Signs of Constipation
Constipation in babies is about consistency, not frequency. Healthy infant poop should be soft. Hard, dry, pellet-like stools are a sign of constipation regardless of how often they appear. A constipated baby may strain, cry, or arch their back while trying to pass stool, and the stools themselves may be unusually large or painful to pass.

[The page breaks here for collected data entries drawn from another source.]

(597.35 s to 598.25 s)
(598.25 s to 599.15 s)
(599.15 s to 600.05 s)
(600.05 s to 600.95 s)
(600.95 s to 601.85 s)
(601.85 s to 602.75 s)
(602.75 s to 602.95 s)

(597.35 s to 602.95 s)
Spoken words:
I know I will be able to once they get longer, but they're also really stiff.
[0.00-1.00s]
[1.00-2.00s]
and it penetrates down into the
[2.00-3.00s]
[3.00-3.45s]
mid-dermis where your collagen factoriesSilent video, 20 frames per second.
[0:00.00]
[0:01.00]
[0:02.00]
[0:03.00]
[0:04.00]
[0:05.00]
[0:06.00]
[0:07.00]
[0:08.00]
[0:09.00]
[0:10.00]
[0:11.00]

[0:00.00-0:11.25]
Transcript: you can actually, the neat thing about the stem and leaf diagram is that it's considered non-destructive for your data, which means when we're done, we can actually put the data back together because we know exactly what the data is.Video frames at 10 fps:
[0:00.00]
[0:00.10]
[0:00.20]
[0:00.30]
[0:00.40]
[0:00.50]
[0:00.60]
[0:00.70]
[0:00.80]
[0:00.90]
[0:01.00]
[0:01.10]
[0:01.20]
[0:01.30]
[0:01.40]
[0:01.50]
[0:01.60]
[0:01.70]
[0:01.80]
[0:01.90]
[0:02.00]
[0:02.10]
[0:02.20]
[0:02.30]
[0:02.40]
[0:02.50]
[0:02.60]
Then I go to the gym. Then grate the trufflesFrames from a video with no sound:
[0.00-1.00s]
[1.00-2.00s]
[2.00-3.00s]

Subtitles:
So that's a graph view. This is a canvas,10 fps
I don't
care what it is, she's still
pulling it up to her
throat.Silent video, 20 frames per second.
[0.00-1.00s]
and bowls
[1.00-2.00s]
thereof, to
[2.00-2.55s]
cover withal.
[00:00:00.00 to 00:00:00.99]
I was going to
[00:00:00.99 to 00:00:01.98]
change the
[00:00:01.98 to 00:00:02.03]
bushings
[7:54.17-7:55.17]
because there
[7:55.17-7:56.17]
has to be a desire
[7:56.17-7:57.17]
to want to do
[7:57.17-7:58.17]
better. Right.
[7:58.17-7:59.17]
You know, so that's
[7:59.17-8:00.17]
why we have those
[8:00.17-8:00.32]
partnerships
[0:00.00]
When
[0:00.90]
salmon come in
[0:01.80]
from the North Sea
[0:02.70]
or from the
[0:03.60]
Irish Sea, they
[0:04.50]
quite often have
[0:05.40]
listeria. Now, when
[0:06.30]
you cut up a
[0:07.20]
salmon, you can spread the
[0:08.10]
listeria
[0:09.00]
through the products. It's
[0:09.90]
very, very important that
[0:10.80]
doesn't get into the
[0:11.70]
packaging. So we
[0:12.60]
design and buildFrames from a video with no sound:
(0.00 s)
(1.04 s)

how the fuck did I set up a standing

If you’re seeing hard balls in the diaper or your baby seems to be in pain during bowel movements, that’s a good reason to talk to your pediatrician. For reference, pediatric gastroenterologists describe the ideal stool consistency as similar to soft-serve ice cream, though this benchmark applies more to older infants and toddlers. Newborn and young infant stool should be even softer than that.
When Diarrhea Is Actually Diarrhea
Because normal baby poop is already quite loose, especially in breastfed infants, it can be hard to tell when something crosses the line into diarrhea. The key is a noticeable change from your baby’s usual pattern. If your baby has three or more poops in a day that seem extra watery compared to their baseline, that qualifies as diarrhea. Providers grade the severity by daily episodes: three to five watery stools is mild, six to nine is moderate, and ten or more is severe.
Diarrhea in infants carries a real risk of dehydration, which happens faster in small bodies. Watch for fewer wet diapers, a dry mouth, no tears when crying, or unusual sleepiness. These signs, combined with frequent watery stools, mean your baby needs to be seen promptly.